- [The input]:
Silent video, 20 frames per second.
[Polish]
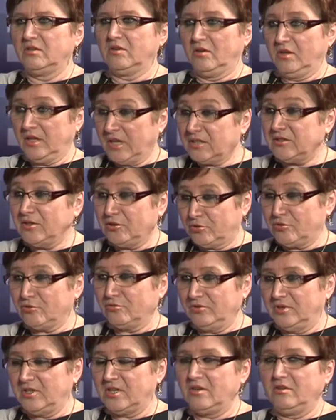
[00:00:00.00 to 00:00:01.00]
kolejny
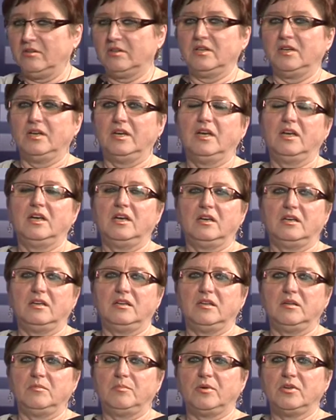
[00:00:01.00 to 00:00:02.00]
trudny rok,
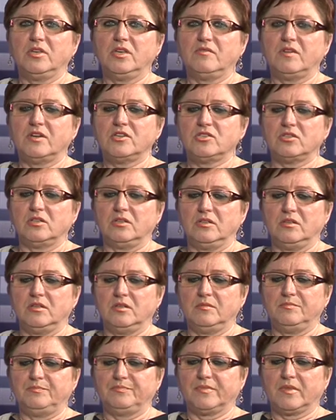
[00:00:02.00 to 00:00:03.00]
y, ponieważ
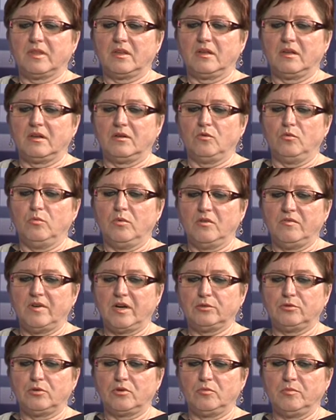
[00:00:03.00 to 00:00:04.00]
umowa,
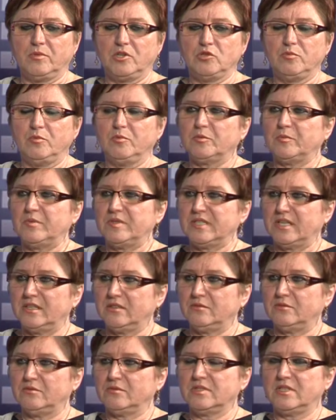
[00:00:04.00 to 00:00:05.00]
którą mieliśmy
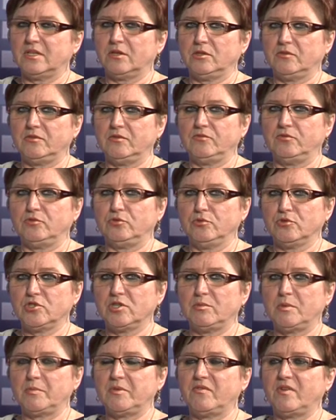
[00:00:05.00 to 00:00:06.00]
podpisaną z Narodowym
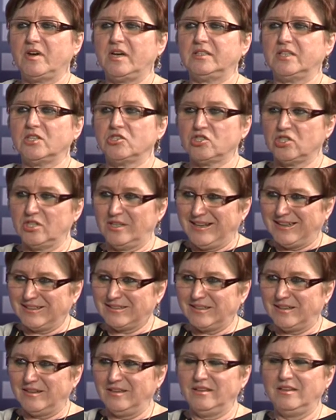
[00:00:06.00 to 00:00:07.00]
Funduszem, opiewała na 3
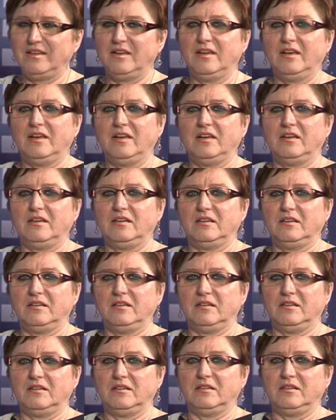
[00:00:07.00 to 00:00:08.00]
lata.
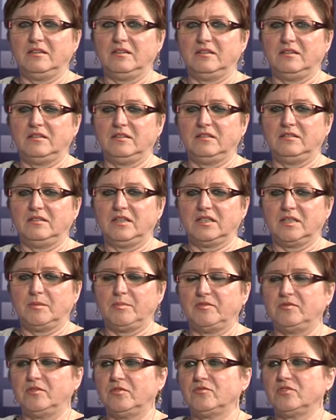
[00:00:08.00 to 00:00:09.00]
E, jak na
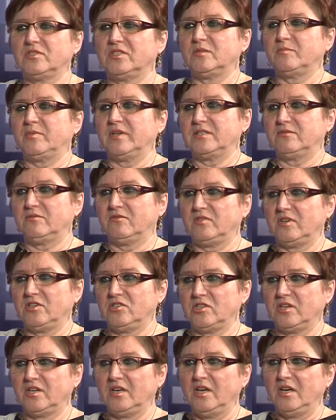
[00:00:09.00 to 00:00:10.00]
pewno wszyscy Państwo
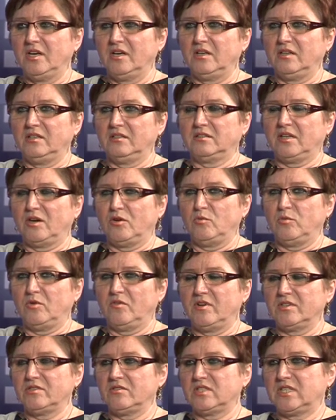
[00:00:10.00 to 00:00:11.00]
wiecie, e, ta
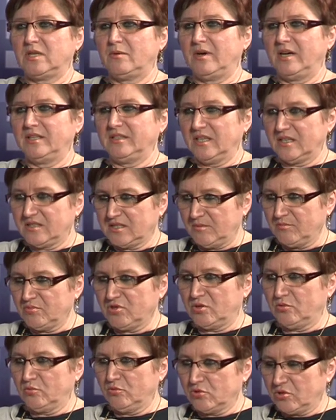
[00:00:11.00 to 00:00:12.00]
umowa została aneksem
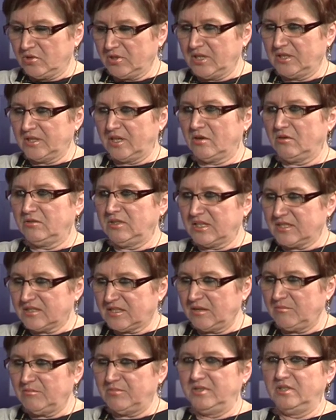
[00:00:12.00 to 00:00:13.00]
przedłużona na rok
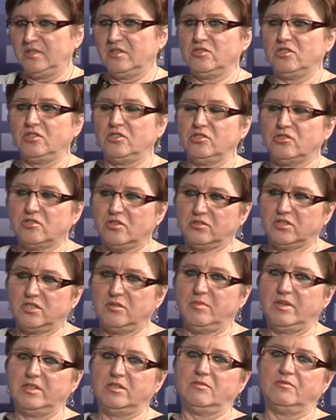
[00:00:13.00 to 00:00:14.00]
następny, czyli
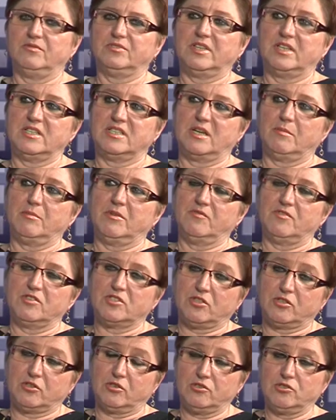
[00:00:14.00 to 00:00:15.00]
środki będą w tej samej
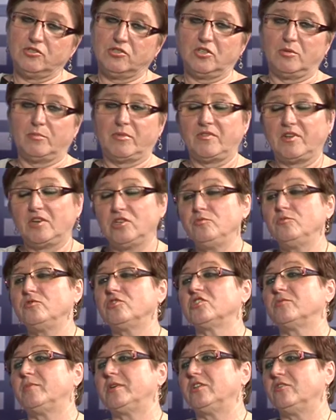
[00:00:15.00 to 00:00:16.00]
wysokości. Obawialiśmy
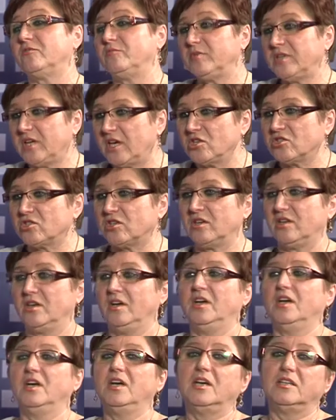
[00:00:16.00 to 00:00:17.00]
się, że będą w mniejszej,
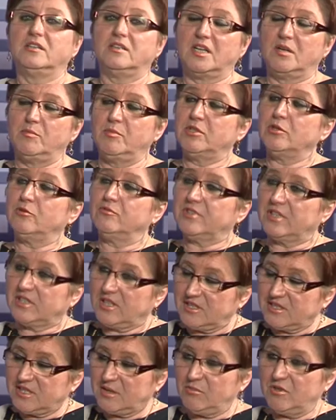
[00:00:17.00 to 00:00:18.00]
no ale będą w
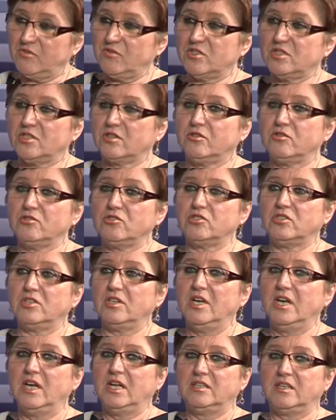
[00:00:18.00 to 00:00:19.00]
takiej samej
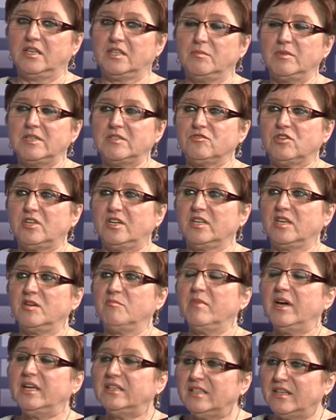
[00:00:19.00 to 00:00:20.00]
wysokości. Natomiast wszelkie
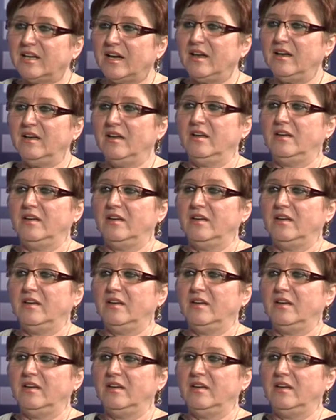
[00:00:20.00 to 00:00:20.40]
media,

- [Problem]: The required output is every line from the one containing "[00:00:09.00 to 00:00:10.00]" through the last line of the records, inclusive, reproduced exactly and without pictures.

- [Answer to the exercise]:
[00:00:09.00 to 00:00:10.00]
pewno wszyscy Państwo
[00:00:10.00 to 00:00:11.00]
wiecie, e, ta
[00:00:11.00 to 00:00:12.00]
umowa została aneksem
[00:00:12.00 to 00:00:13.00]
przedłużona na rok
[00:00:13.00 to 00:00:14.00]
następny, czyli
[00:00:14.00 to 00:00:15.00]
środki będą w tej samej
[00:00:15.00 to 00:00:16.00]
wysokości. Obawialiśmy
[00:00:16.00 to 00:00:17.00]
się, że będą w mniejszej,
[00:00:17.00 to 00:00:18.00]
no ale będą w
[00:00:18.00 to 00:00:19.00]
takiej samej
[00:00:19.00 to 00:00:20.00]
wysokości. Natomiast wszelkie
[00:00:20.00 to 00:00:20.40]
media,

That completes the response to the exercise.